Last century saw us enter the age of information, where logic and manipulating data became our main way of creating value.
Maybe this century will be about understanding the shape of our intelligence. We've clearly already got a machine intelligence that we don't understand well. (see Chess, Go, LLMs). Now there are hundreds of species that are likely to have intelligence close enough that we could communicate with. Hopefully we will come up with ways to get there.
I feel certain future generations will look on us as barbarians for keeping elephants and other intelligent animals in concrete cells. They are magnificent, and care deeply for each other. One day when we speak to them I feel certain they’ll say humans suck and every animal knows it.
An elephant did something deeply human and thugged that coconut right out of my hand, and into its mouth it went. Those trunks are quick and I, a dumb tourist, was not on guard.
Best thing I could do was pluck the straw from its maw, as that probably would not have been healthy.
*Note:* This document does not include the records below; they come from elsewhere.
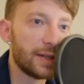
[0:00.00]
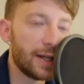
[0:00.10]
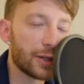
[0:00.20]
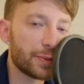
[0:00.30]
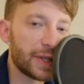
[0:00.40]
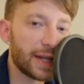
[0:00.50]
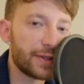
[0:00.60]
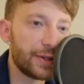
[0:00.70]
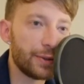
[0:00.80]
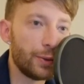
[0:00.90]
tells me
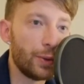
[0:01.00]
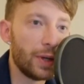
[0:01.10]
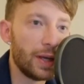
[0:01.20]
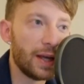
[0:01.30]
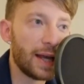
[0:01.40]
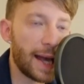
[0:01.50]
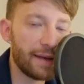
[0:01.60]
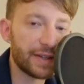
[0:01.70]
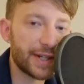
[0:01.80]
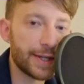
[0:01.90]
that you
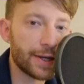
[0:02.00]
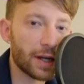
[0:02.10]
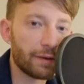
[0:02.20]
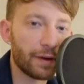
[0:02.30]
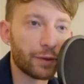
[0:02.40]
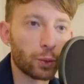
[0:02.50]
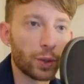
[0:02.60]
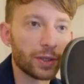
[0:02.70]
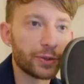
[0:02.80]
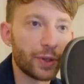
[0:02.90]
haven't seen enough of the world,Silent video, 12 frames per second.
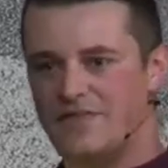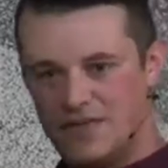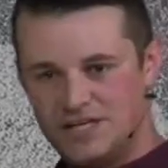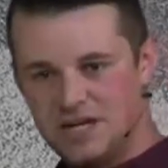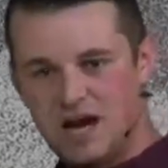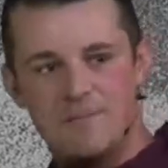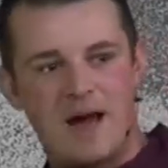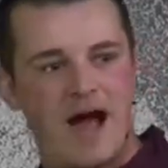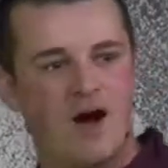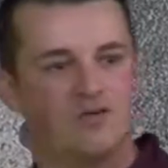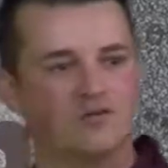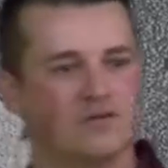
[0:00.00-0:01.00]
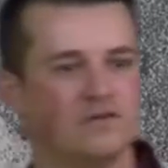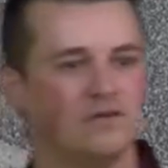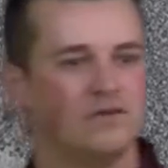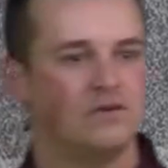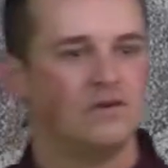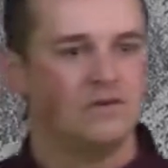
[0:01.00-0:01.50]
and then come out.
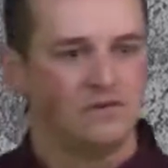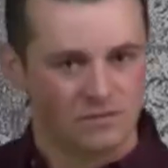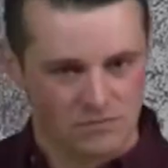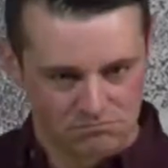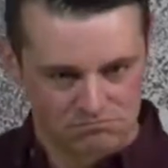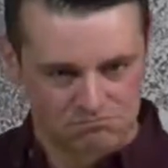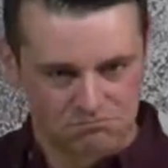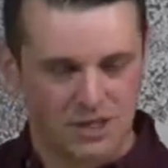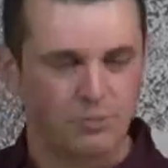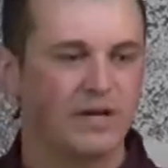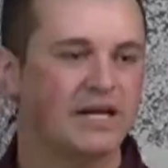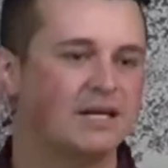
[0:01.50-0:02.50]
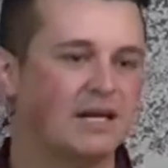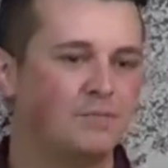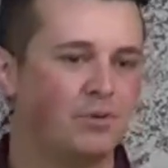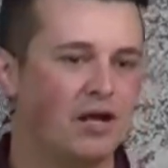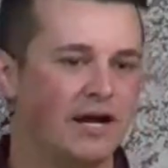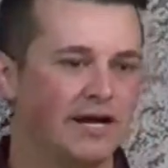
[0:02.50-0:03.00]
Then we can
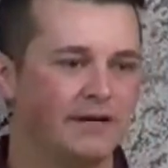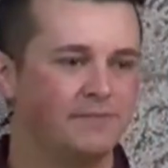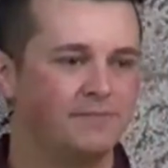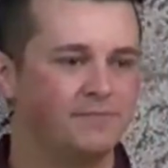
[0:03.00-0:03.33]
keep playing.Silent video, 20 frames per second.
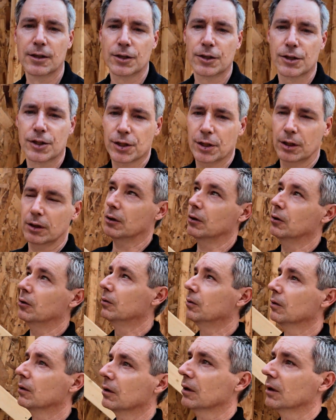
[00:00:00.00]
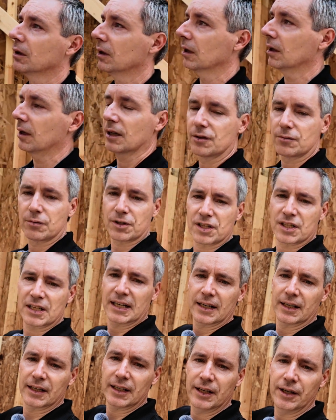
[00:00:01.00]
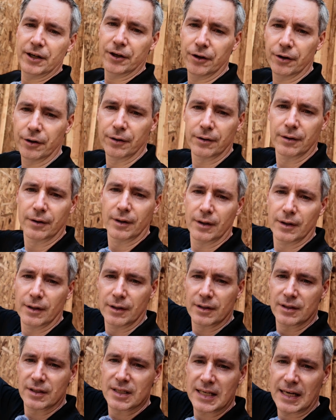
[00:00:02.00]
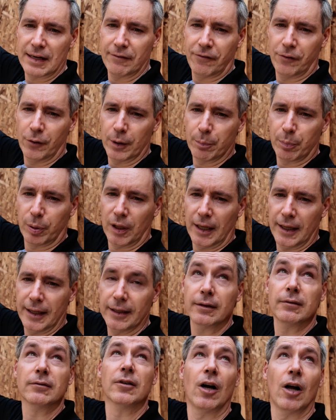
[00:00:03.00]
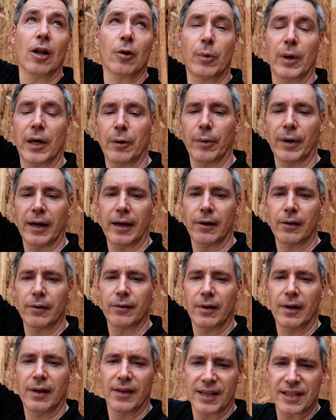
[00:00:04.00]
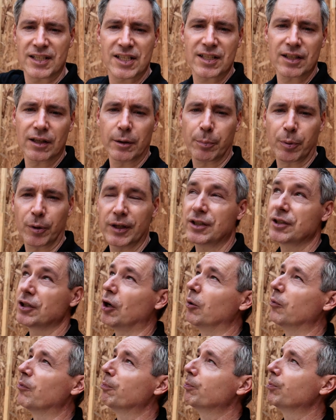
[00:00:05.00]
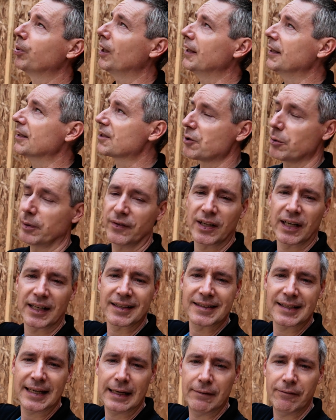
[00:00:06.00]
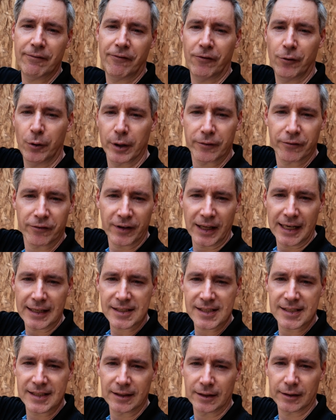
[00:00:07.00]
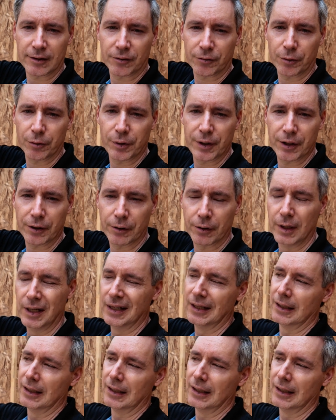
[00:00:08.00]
So as we're standing here, 10-foot plate all the way around. That's still a pretty tall plate. So we've got a 10-foot flat ceiling through here.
I truly believe that thinking other species are “less intelligent” than us comes down to our own inability to have a complex dialogue with them. Time and again, we have a pioneer who is somehow able to break this barrier through sheer perseverance. Then we get Kokos of the world. Now we’ve noticed traits resembling true human toddler like understanding in dogs and even some birds.
Perhaps one day, brain interface devices and machine learning will help us cross that barrier for good, and unlock a new age of learning from our peers in the animal kingdom.
My guess is the sites don't benefit from the traffic being directed to them. The signup rate for this strategy is in the single digit percentage at most. Meanwhile, at least if you're like me, the user just immediately navigated back to HN. Out time is wasted and the "front page" of HN is being somewhat diluted by unreadable content.